Louisiana Museum of Modern Art

Walton Ford

12 Nov 2010 - 06 Mar 2011

WALTON FORD
Louisiana Contemporary

12 November 2010 – 6 March 2011

Walton Ford is a brilliant artist in the classical sense and at the same time an impressive and truly contemporary storyteller. His large, masterful watercolours of animals are at once seducing and alarming – full of vivid colours, bizarre clues and surreal symbolism.

The exhibition of works by American artist Walton Ford (b. 1960 in Larchmont, NY) is the first presentation in Scandinavia of this distinctive artist. Walton Ford paints watercolours populated with animals of all kinds: birds, fish, monkeys, oxen, tigers and lions, either consuming and fighting one another bestially or being mutilated by human beings in a grim, inscrutable yet beautiful universe.

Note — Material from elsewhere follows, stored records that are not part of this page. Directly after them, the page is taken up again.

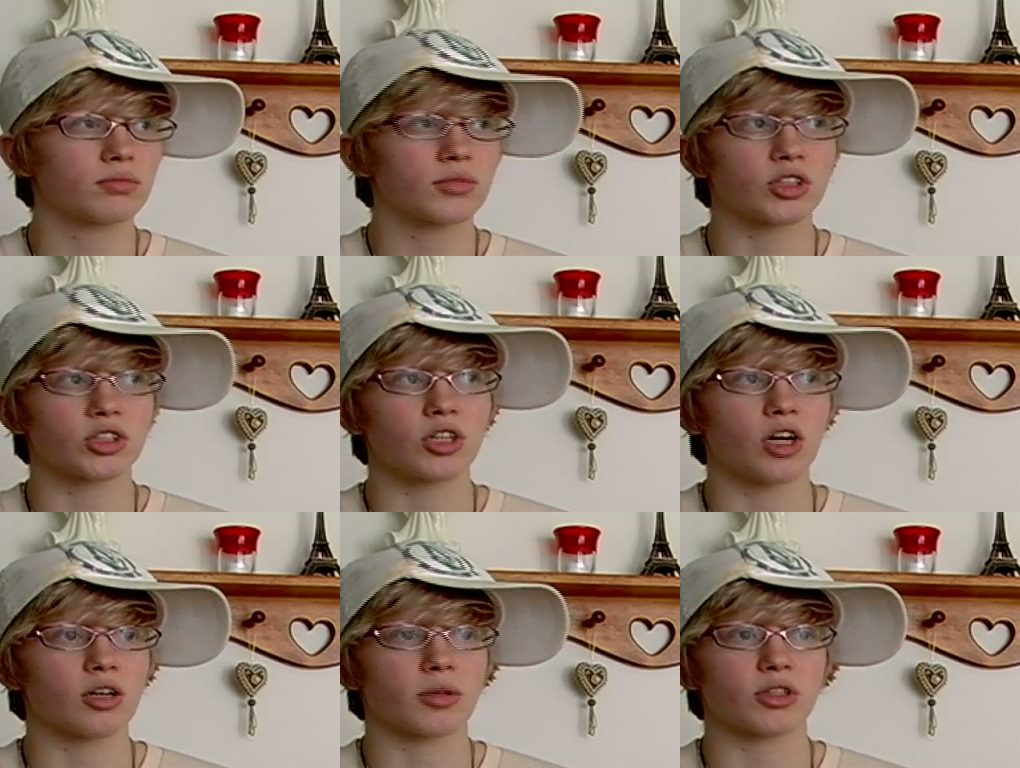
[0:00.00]
just
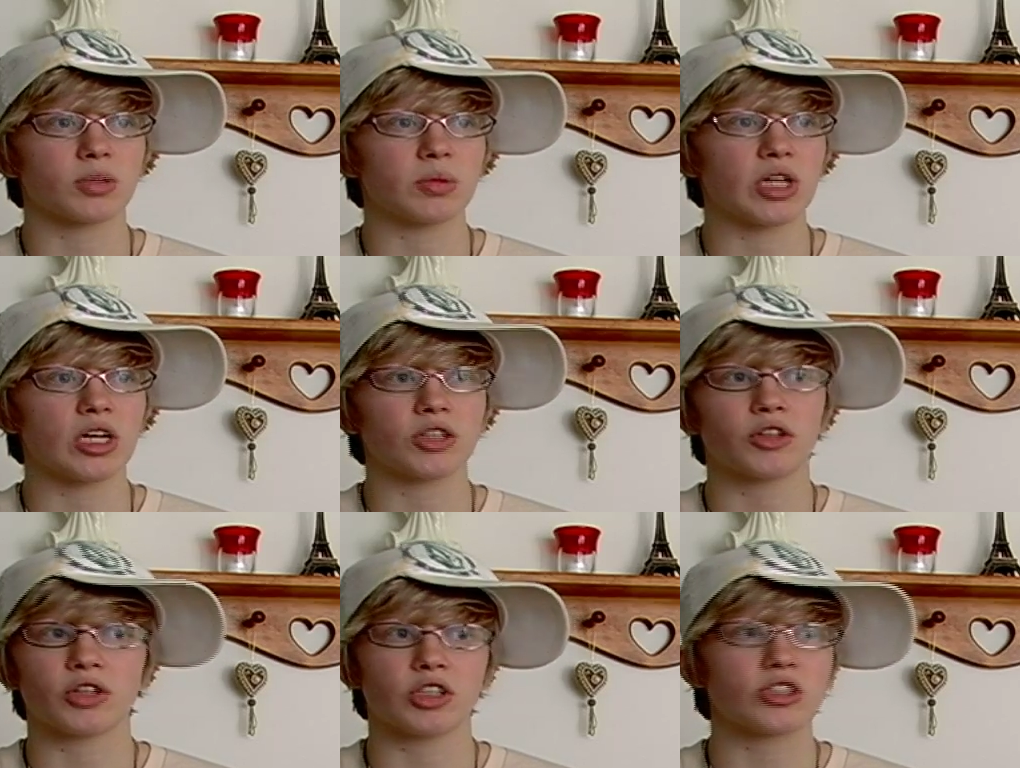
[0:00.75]
talk about something
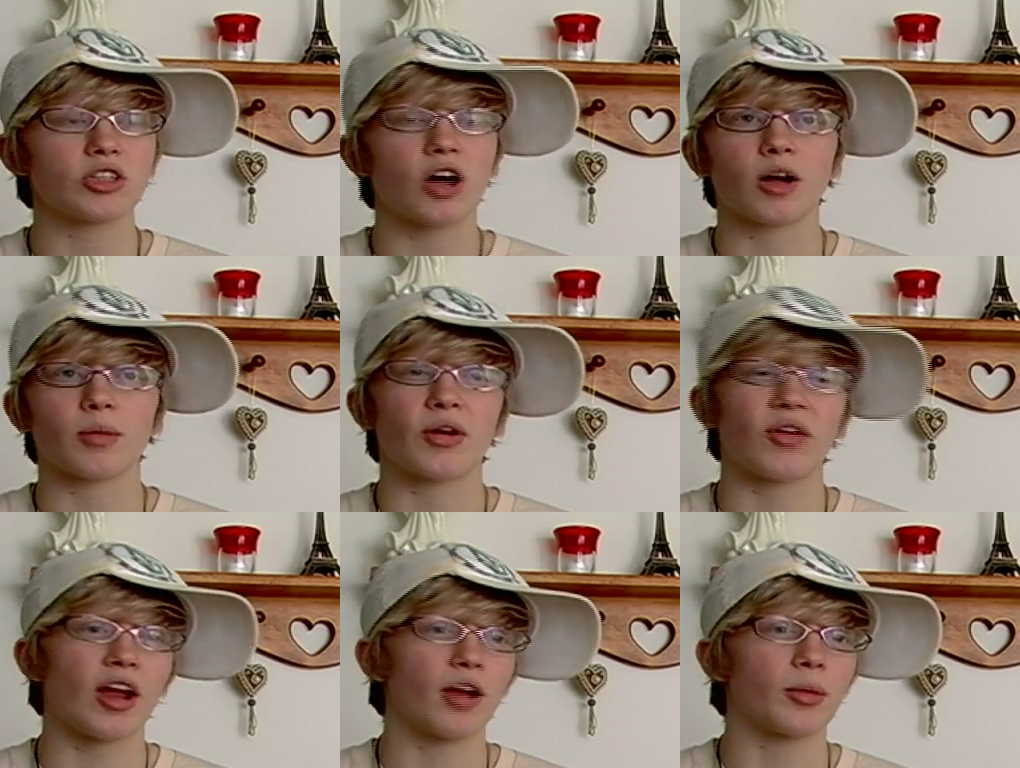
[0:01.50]
else. You could just talk
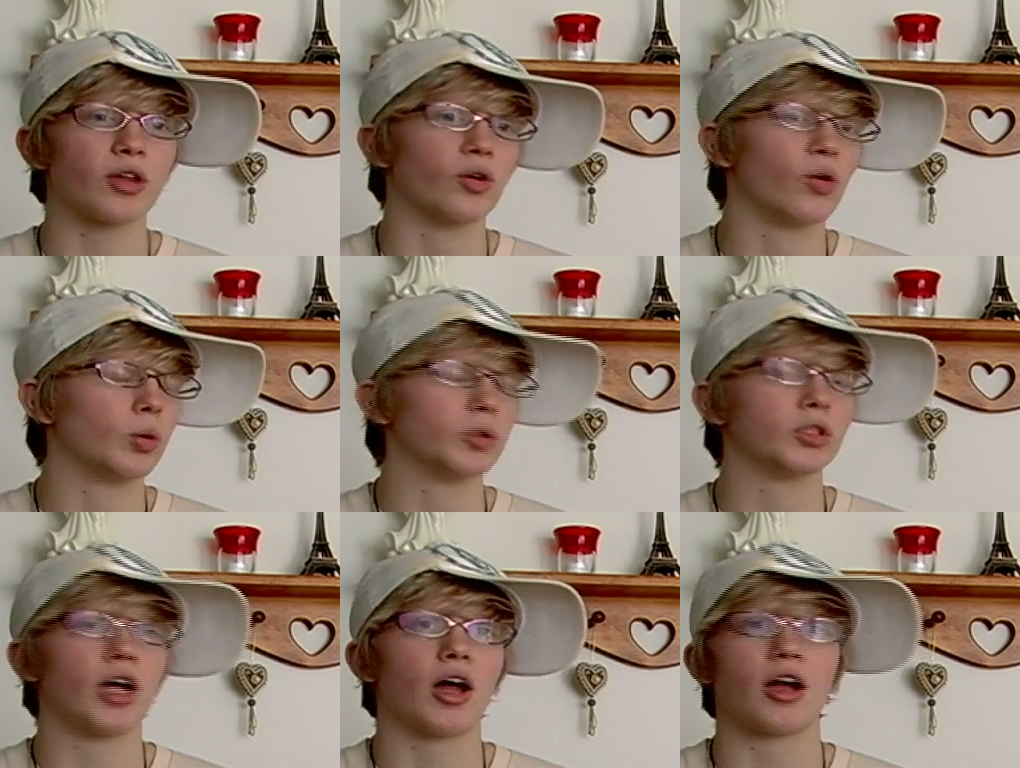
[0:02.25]
about anime the whole
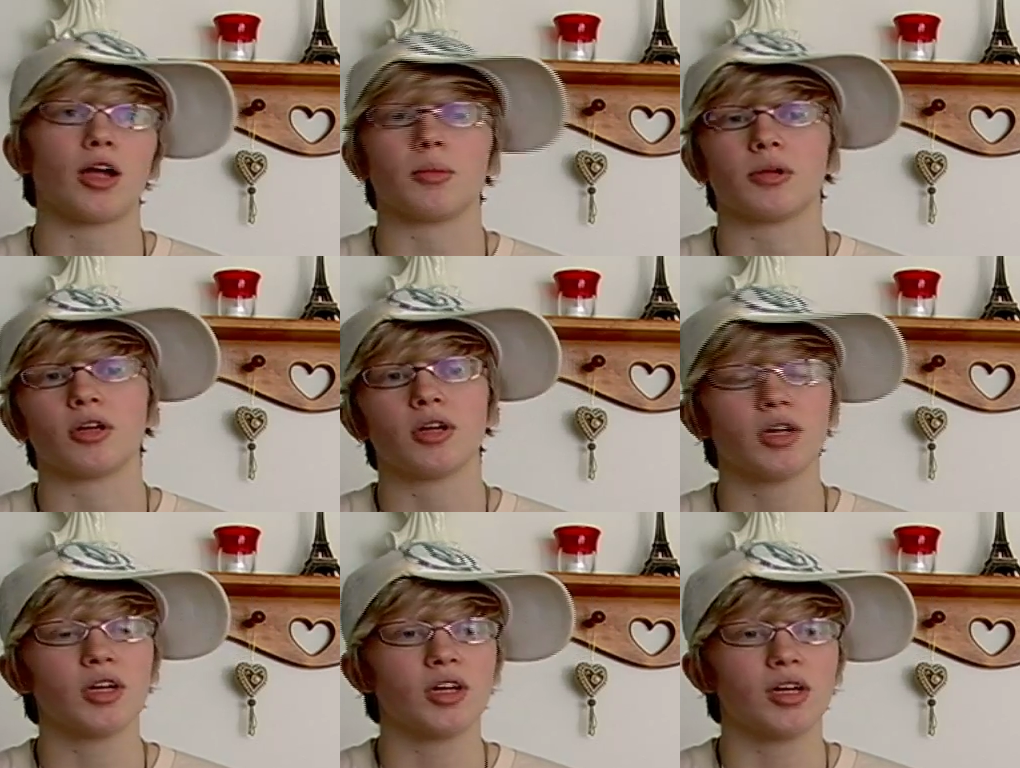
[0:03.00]
time,
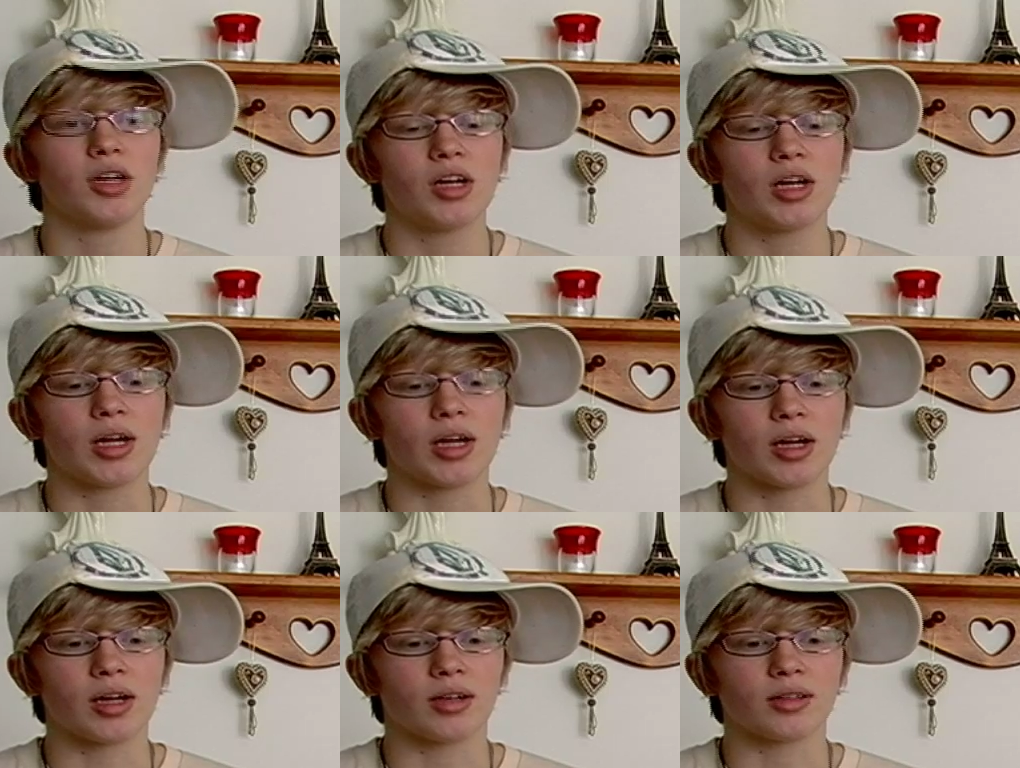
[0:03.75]

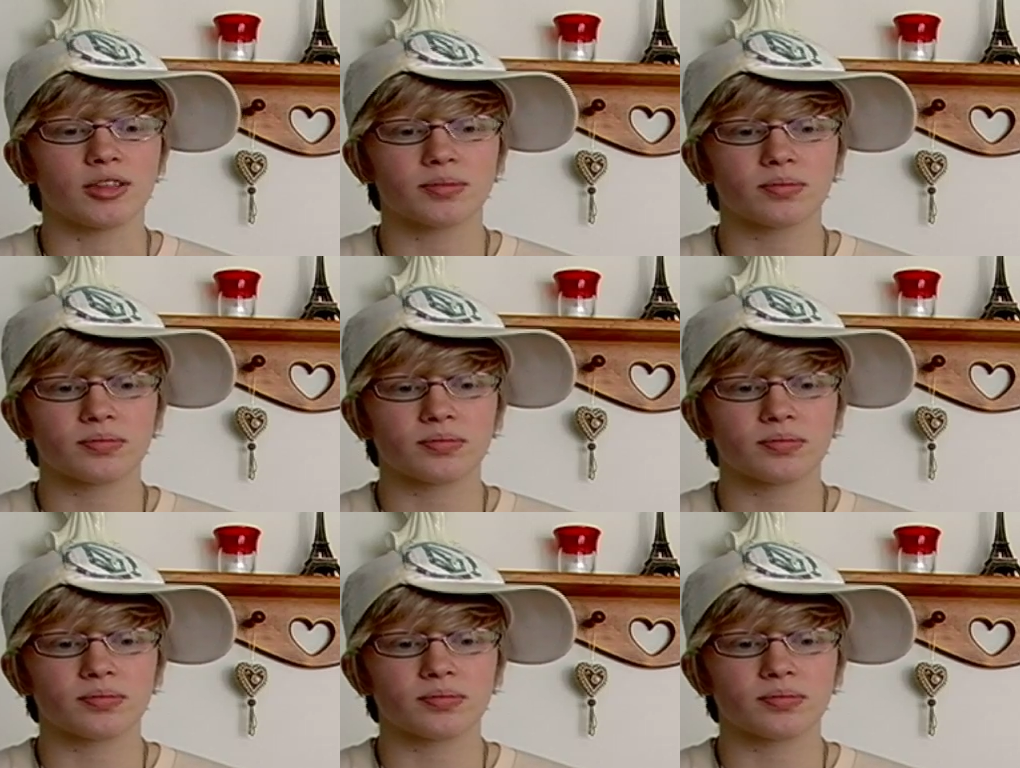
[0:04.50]
and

Everything in the artist’s pictorial fables is painted with a wealth of details and accuracy that lures the viewer into a close study of almost every brush stroke. Stylistically, Walton Ford’s animal tales recall classic naturalistic, zoological illustrations from a bygone age, executed with technical perfection; but on close examination they are far from the objectivity to which science aspires; rather, they are strangely horrifying representations of among other things the lust for power and evil, sometimes with a humorous angle. In addition, Walton Ford’s watercolours, devoid of human figures, stand out in being surprisingly large, since the animals are shown life-size.

The artist’s pictures have literary, historical and scientific sources, and Ford’s pictures are accompanied by quotations that form a textual counterpart to the narrative of the picture, all with animals as the primary focus – although often symbolically. The works are complex and satirical, and they take a critical attitude to many aspects of our history and the present day, including ever-relevant issues like industrialization, coloni zation and man’s impact on the environment.

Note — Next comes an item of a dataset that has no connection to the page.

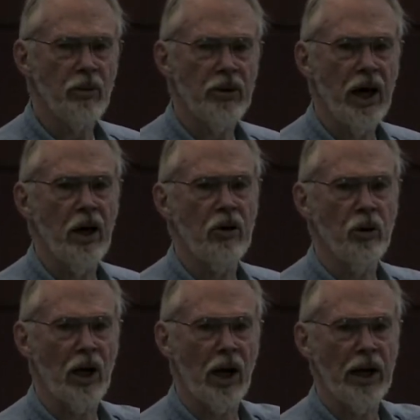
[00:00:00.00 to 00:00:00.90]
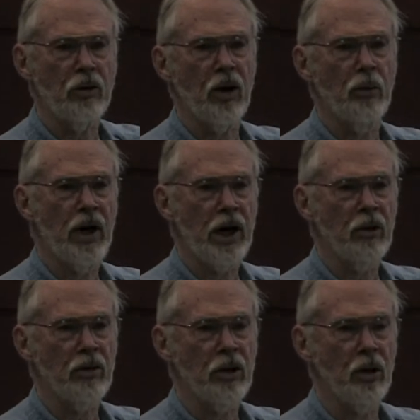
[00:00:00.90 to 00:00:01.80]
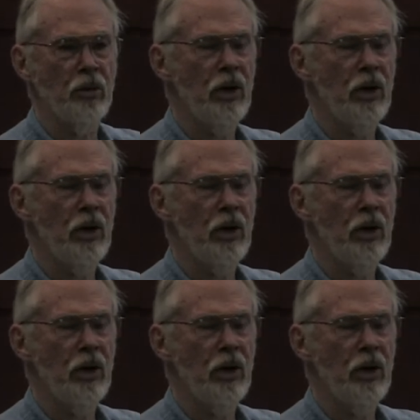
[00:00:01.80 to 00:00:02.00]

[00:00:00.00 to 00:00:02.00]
down to an electron microscope,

Innumerable visits since his youth to museums of natural history in USA have been Walton Ford’s great source of inspiration, but he has also made a thorough study of the American ornithologist and animal painter John James Audubon (1785-1851). Ford trained as a designer at BFA, Rhode Island School of Design, Providence, Rhode Island and on the Rhode Island School of Design’s European Honors Program in Rome, Italy.